The excess of deaths exceeds 12,000
The actual COVID death toll in Mississippi it is almost certainly thousands higher of the 9,061 officially confirmed: MSDH has recorded more than 12,000 excess deaths since the spring of 2020.
The “excess of deaths” measures how many more people have died from all causes in a year compared to the average number of deaths a year in recent years. At a September 2020 press conference, Dr. Dobbs said MSDH was “almost certainly counting” the deaths due to “conservative” counting procedures.
Between 2017 and 2019, an average of 32,526 Mississippi people died each year. This figure rose to 40,203 in 2020, with an excess of 7,677 deaths. Before that, the the worst year for excess deaths in the state’s recorded history had been 1918, when that number rose to 7,312 during the big flu pandemic that year.
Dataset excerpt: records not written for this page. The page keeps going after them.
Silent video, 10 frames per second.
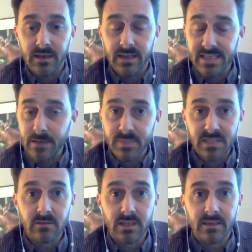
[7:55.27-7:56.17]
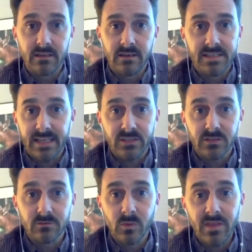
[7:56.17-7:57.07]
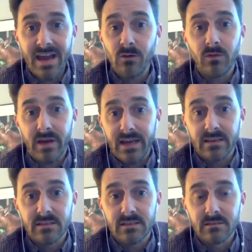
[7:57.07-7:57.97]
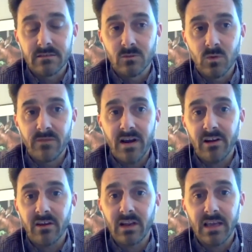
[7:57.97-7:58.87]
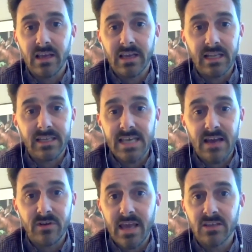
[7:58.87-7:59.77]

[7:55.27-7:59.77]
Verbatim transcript: is absolutely essential. Without that, we're very unlikely to have a next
In the first eight months of 2021, 24,564 Mississippi people died compared to an average of 20,229 over an equivalent period during the three years before the pandemic. This brings the excess deaths this year to 4,335 lives, and the excessive number of deaths in the pandemic era to more than 12,000. Currently available death data only go to August 14, 2021 and do not yet include deaths this month.
Mississippi did not confirm its first COVID-19 case until nearly two weeks after the New York and New Jersey outbreaks began. Like most other governors across the nation, Mississippi Governor Reeves ordered a closure with mandatory social distancing, although under pressure to do so. But while New York and other states that were hard hit during the first wave continued to maintain stricter public health measures afterward, Reeves began relaxing many measures in May and June 2020.
“We have learned a lot from this first wave. The only thing we learned is that, unlike New York State and New Jersey State, Mississippi never had a huge peak, ”Governor Reeves said on May 27, 2020.
In that moment, Mississippi ranks 15th out of every 100,000 deaths from COVID-19, and New York still ranked No. 1. But from the following month, New Jersey would take the lead, as three successive waves of COVID-19, including the current one, would launch strong Mississippi with spikes like Governor Reeves thought which his state had avoided. Meanwhile, the East Coast states that had been hit soon maintained more restrictions and often experienced less severe rises.
In early 2021, Mississippi ranked 8th out of every 100,000 killed by COVID-19 after being devastated by the summer and fall 2020 rises.